### EXERCISE PROMPT
Copy out the entries word for word, leaving images aside.

┌─ DATASET

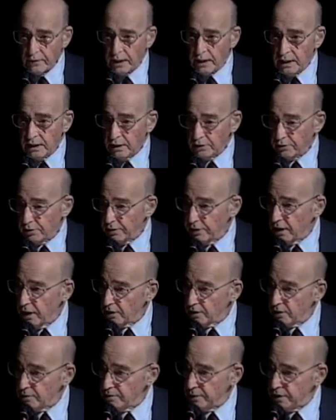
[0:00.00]
That turned
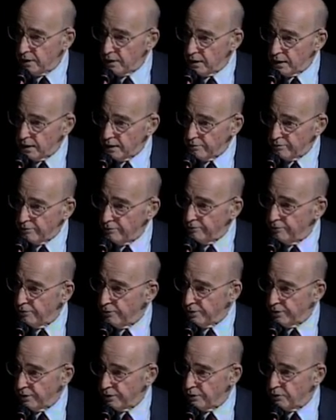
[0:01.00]
out to be
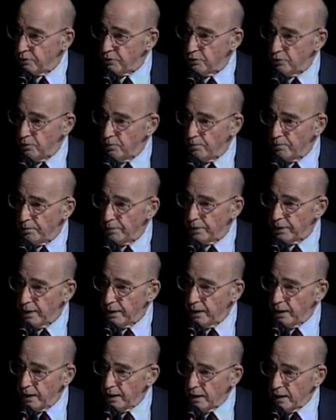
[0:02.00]
1142.
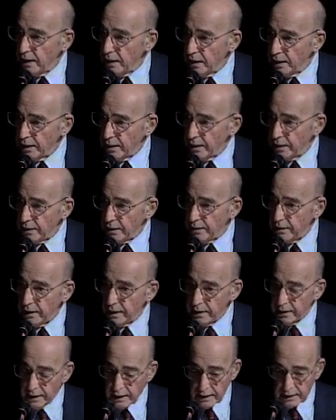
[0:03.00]
And
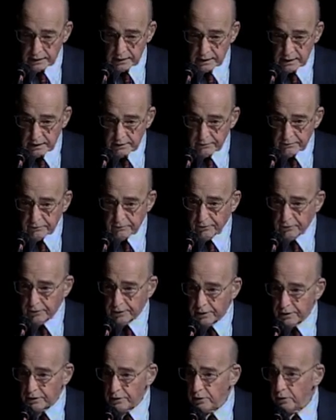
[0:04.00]
at
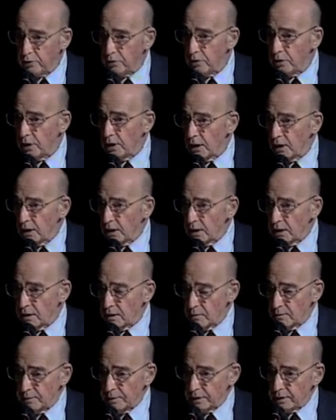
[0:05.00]
1142,
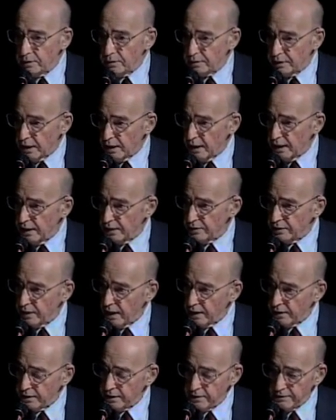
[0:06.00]
because I had
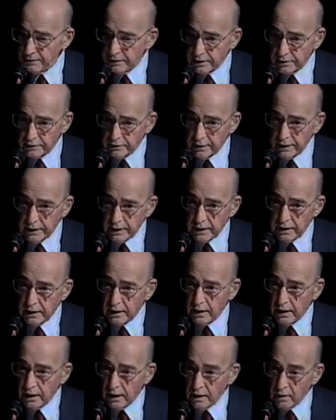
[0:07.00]
scientific training,
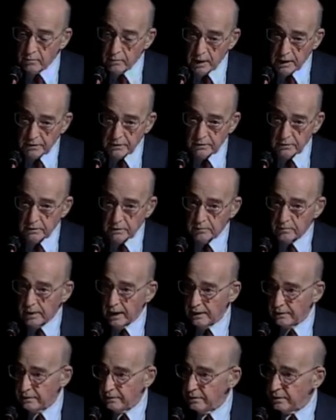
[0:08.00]
mind you, a
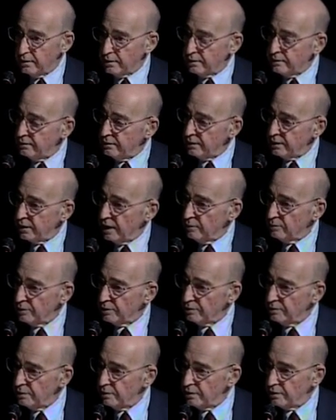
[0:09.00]
bachelor's degree in
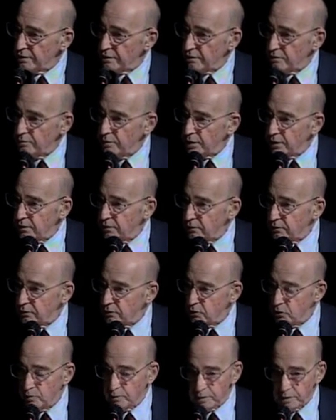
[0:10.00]
chemistry doesn't make you a
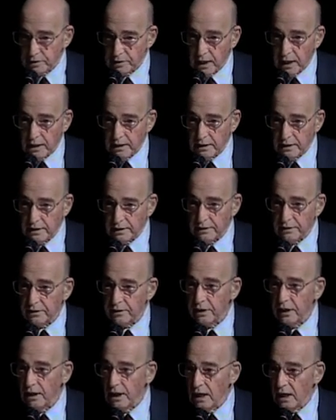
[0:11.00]
super scientist,
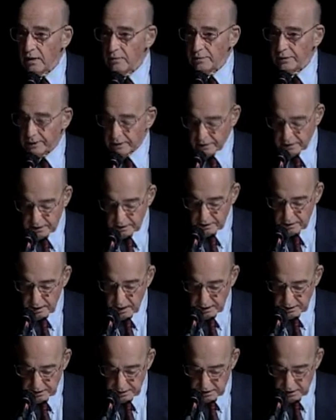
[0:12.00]
but the
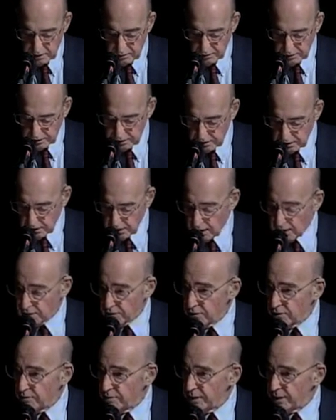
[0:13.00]
idea was that I
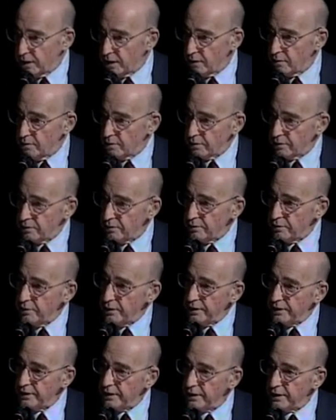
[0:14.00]
should be able to
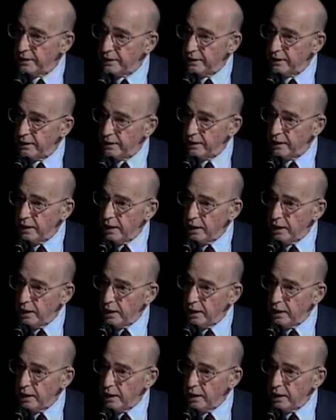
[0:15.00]
interrogate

└─

### RESULT FOR THIS TASK
[0:00.00]
That turned
[0:01.00]
out to be
[0:02.00]
1142.
[0:03.00]
And
[0:04.00]
at
[0:05.00]
1142,
[0:06.00]
because I had
[0:07.00]
scientific training,
[0:08.00]
mind you, a
[0:09.00]
bachelor's degree in
[0:10.00]
chemistry doesn't make you a
[0:11.00]
super scientist,
[0:12.00]
but the
[0:13.00]
idea was that I
[0:14.00]
should be able to
[0:15.00]
interrogate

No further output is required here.